MGM close the Mirage's iconic poker room along with two other properties'

Jon Pill
Posted on: November 03, 2020 12:26 PST

“The poker room at the Mirage in Vegas is the center of the poker universe. Doyle Brunson, Johnny Chan, Phil Hellmuth… The legends consider it their office.” - Mike McDermott, Rounders

The MGM brand is shuttering three of their poker rooms. The Excalibur, Mandalay Bay, and the iconic Mirage will be putting their poker tables into storage for good.

The rooms have been closed since March, when people were taking COVID seriously enough to put the economy on ice.

Since Vegas re-opened in July these MGM properties put on table games, but left poker off the menu “temporarily.” The Mirage even laid on slots in its place to bridge the gap. Temporarily has now become permanent and the gap unbridgeable.

Instead of reopening these rooms, MGM has decided to consolidate its poker rooms at the MGM Grand, which reopened in July with the rest of Vegas. Things might change in the future. But for the foreseeable, the Grand is the only MGM poker game in town.

The promised land

In the opening scenes of Rounders, the poker room at the Mirage is the goal for New York small-timer Mike McDermott.

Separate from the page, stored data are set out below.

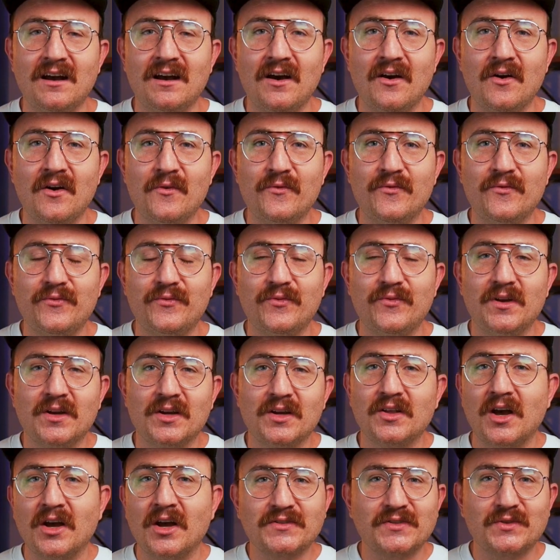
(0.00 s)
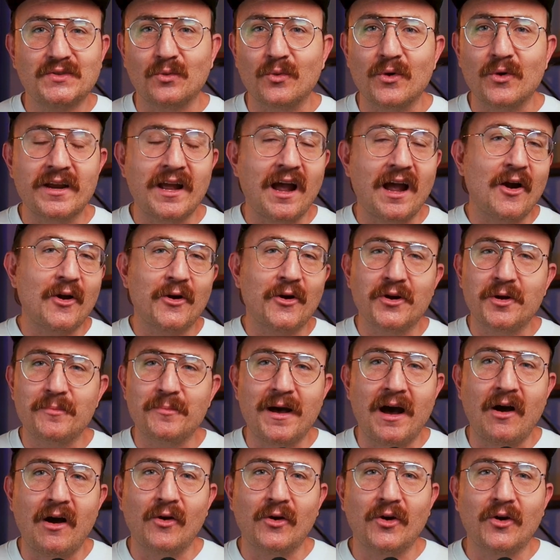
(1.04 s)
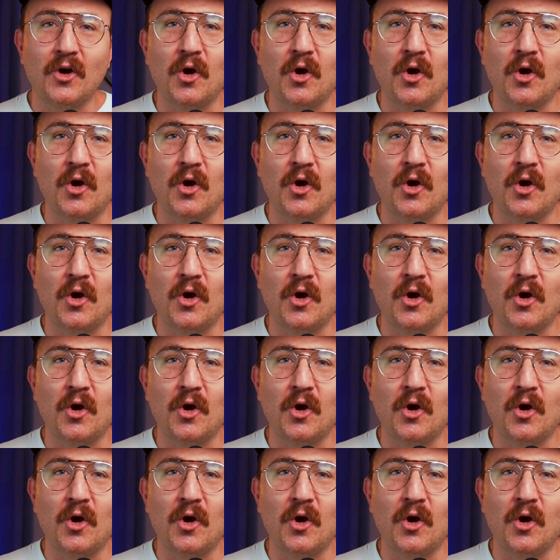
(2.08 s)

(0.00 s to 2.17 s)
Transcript: of a story I heard aboutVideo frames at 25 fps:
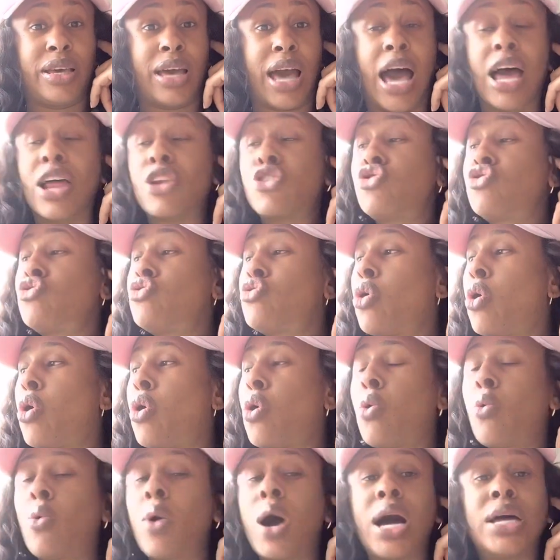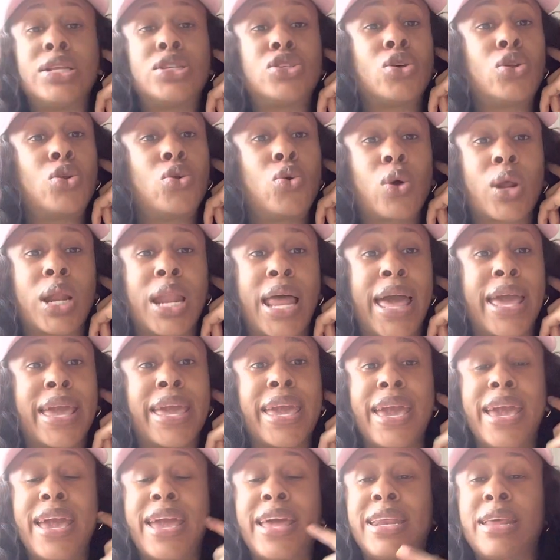I don't want to look
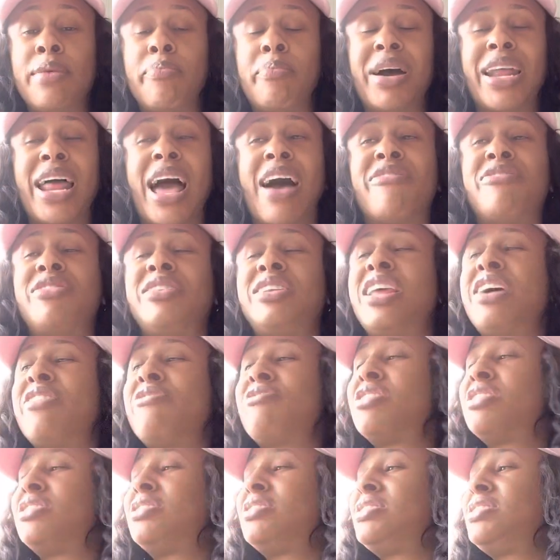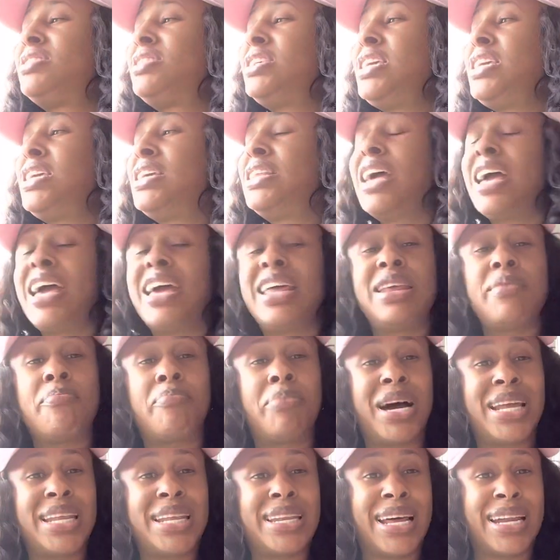like anybody. I've never seen
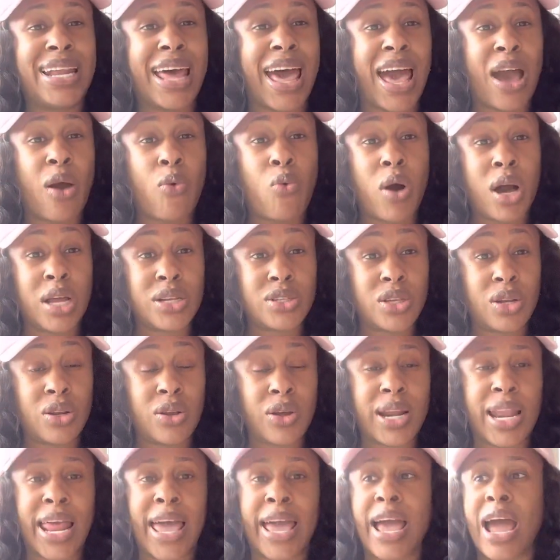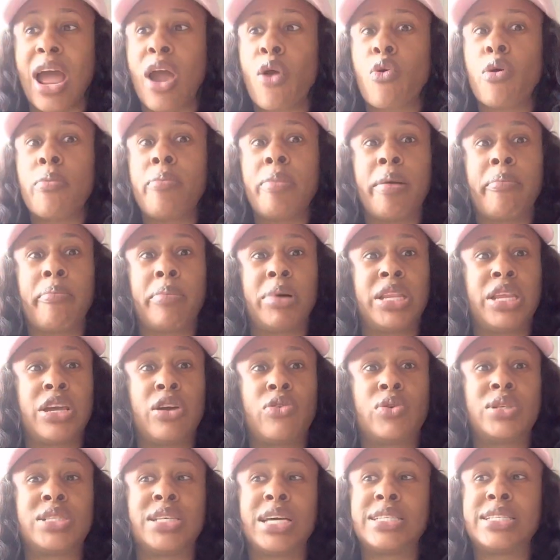anybody that I want to look like. I remember
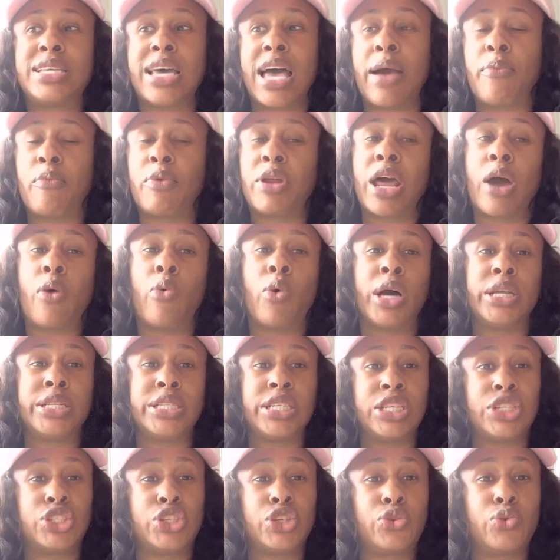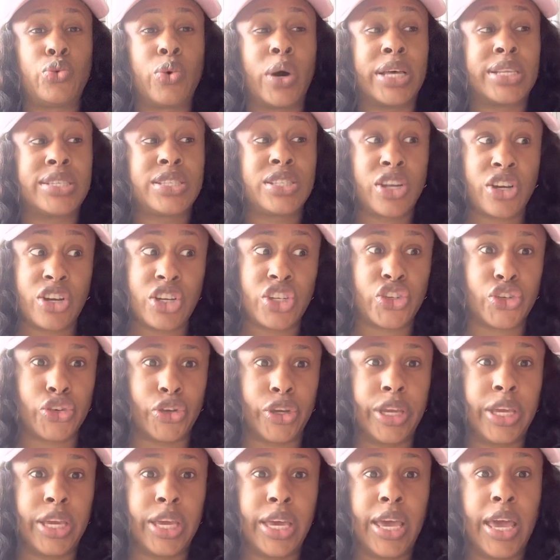there was a time when I wanted to do a
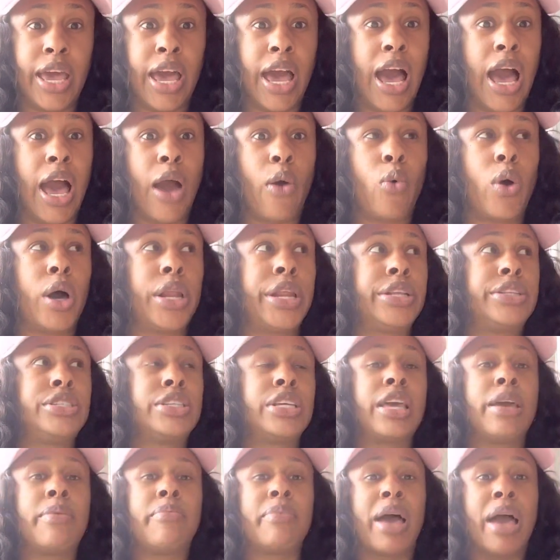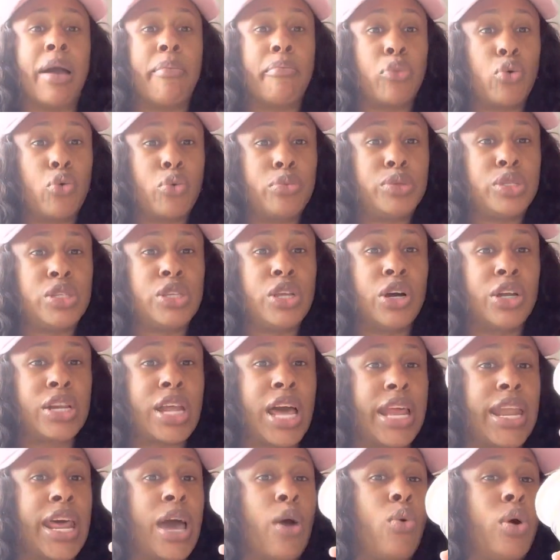surgery. I wanted to get my boobs done
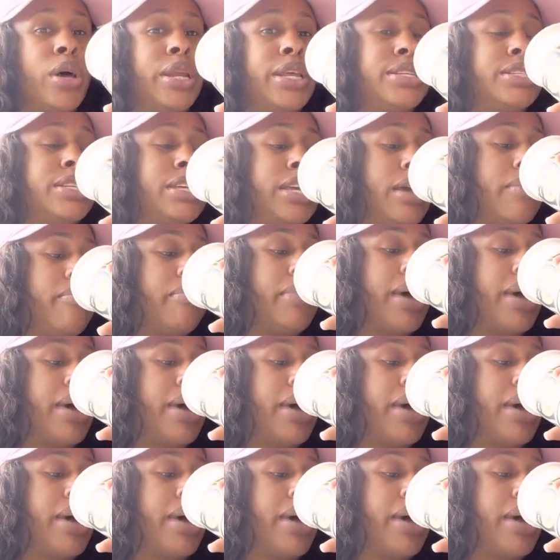and I wanted to get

“I bet fifteen sss-ousand,” says Teddy KGB, putting a couple of purple stacks in the middle.

“Time,” says Mike McDermott aloud.

Then in V.O.: “I want him to think that I’m pondering a call. (Beat). But all I’m really thinking about is Vegas and the f**king Mirage.”

The Mirage turns out to be just that for Mikey as KGB flips over the nuts a few moments later. And just like that, Mikey is put just where he needs to be for the movie’s plot to play out. Stoney broke.

"Their office"

Later, as McDermott drives Edward Norton's "Worm" to the far seedier sights of Atlantic, he calls the Mirage the “office” of poker legends.

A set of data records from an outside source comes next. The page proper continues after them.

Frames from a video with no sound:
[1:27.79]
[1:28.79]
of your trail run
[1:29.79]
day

The Mirage put on the mid-stakes limit hold’em and stud games where players like Daniel Negreanu, Layne, Flack, and Dave “ODB” Baker first learned to play with rent money on their mind. It put on the high-stakes games people played in until they could move up to Bobby’s Room.

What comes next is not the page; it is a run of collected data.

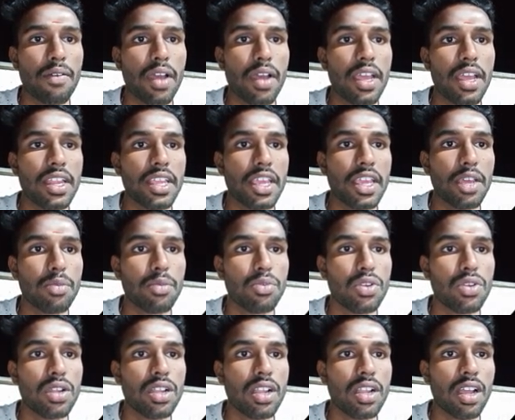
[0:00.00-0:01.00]
wire
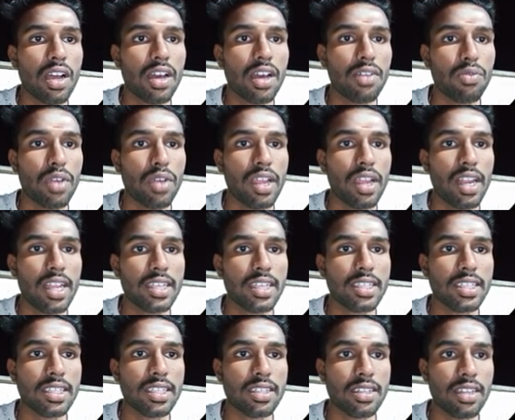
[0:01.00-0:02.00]
cable or
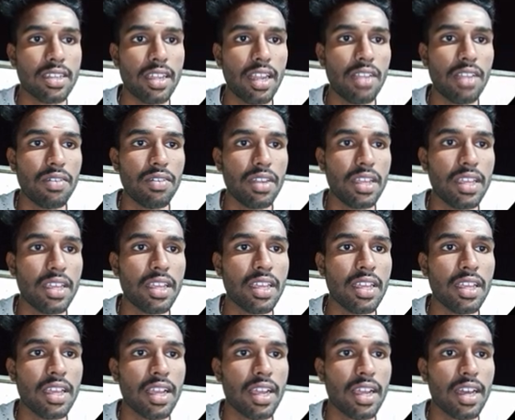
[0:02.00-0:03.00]
wireless delivery
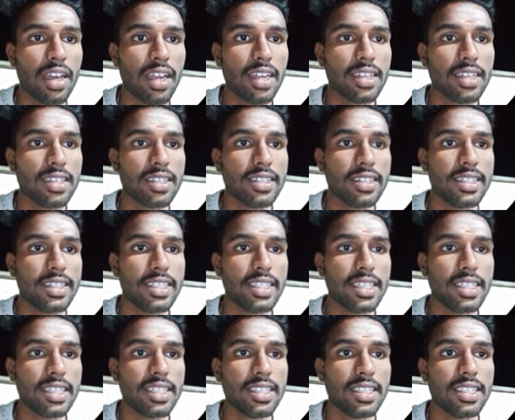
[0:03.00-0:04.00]
correct
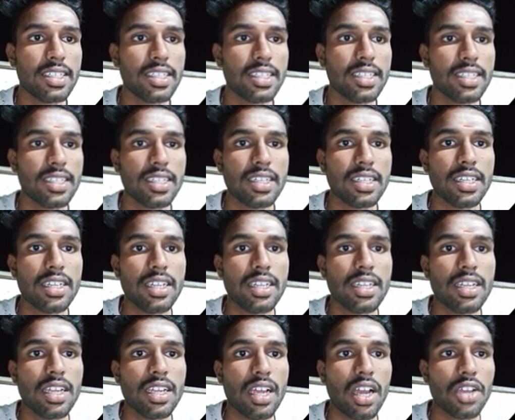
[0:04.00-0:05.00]
distance
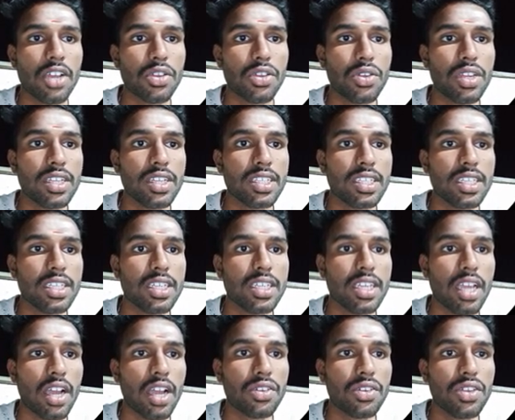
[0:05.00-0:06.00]
accuracy
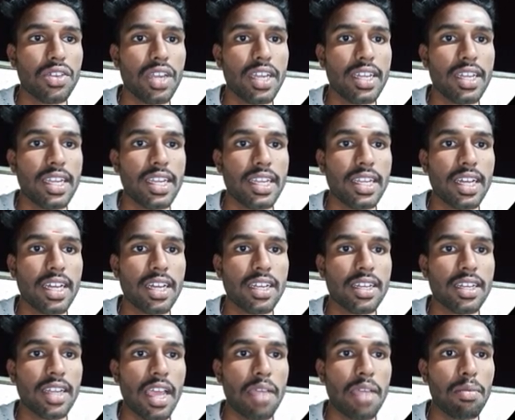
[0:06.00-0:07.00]
accurate data
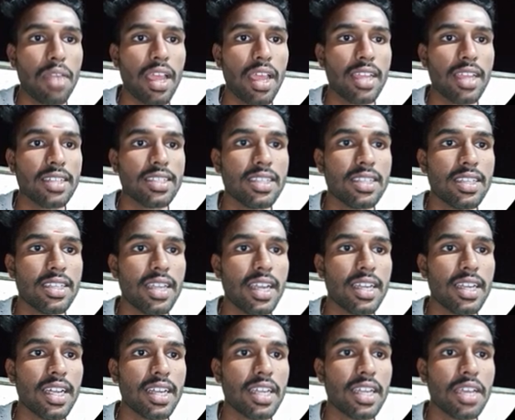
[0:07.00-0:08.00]
timelines
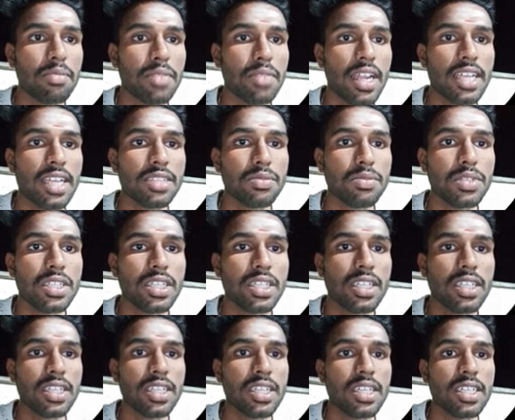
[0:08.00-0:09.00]
data time
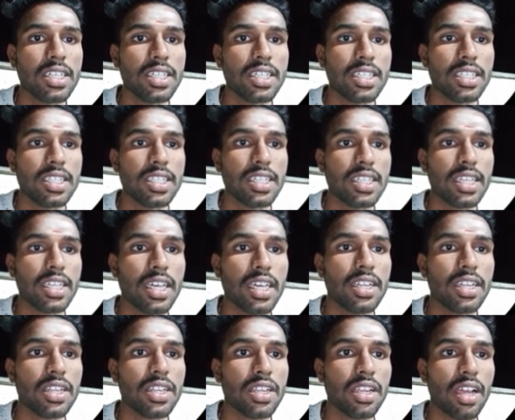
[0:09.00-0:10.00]
transmission
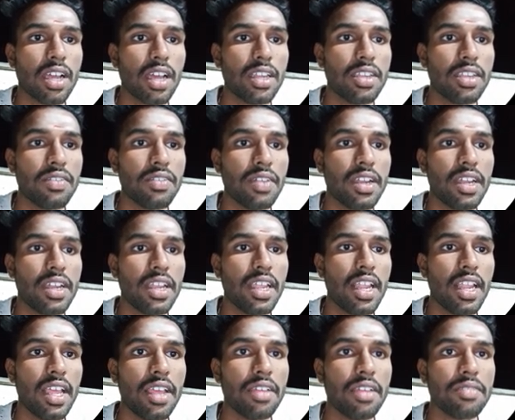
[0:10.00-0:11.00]
jitter uneven
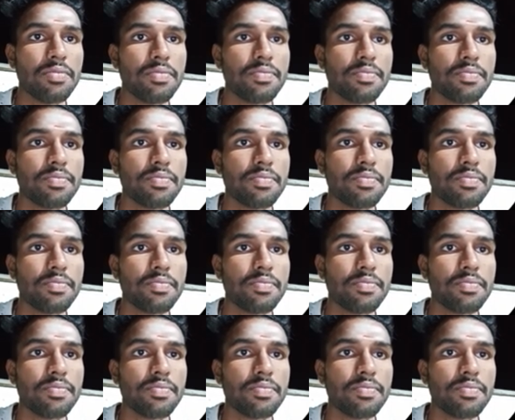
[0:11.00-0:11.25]
delay.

That was a while ago, but the pros still view it with nostalgia. Daniel Negreanu tweeted about it recently saying, “I grew up here.”

Now it’s gone. Along with the jobs for dealers at the 20–40 tables that the properties spread.

Plus the masseuses who worked those properties are gonna take a cut in hours without degens pulling 48-hours shifts in those chairs.

The upside

While the closure of these rooms is mostly downside, there is one bonus.

The enormous pool of Scrooge McDucky cash in the bad beat jackpot has to go somewhere. In order to get that filthy lucre out of their hands, MGM are putting the $121,663 into the prize pool of three farewell freerolls.

With the cardrooms closed at the Excalibur, Mandalay, and Mirage, the events will be hosted at the Grand.

The Mandalay bay pool of $24,022 will be going out the door today in a sold out event today. But if you’re in Vegas you can play for a share of the Mirage’s $69,804 on November 17th. Or the Excalibur’s $27,837 on December 1st.

It is small comfort for a loss of this scale. But it is something. And well worth it if you take first prize in one of the freerolls.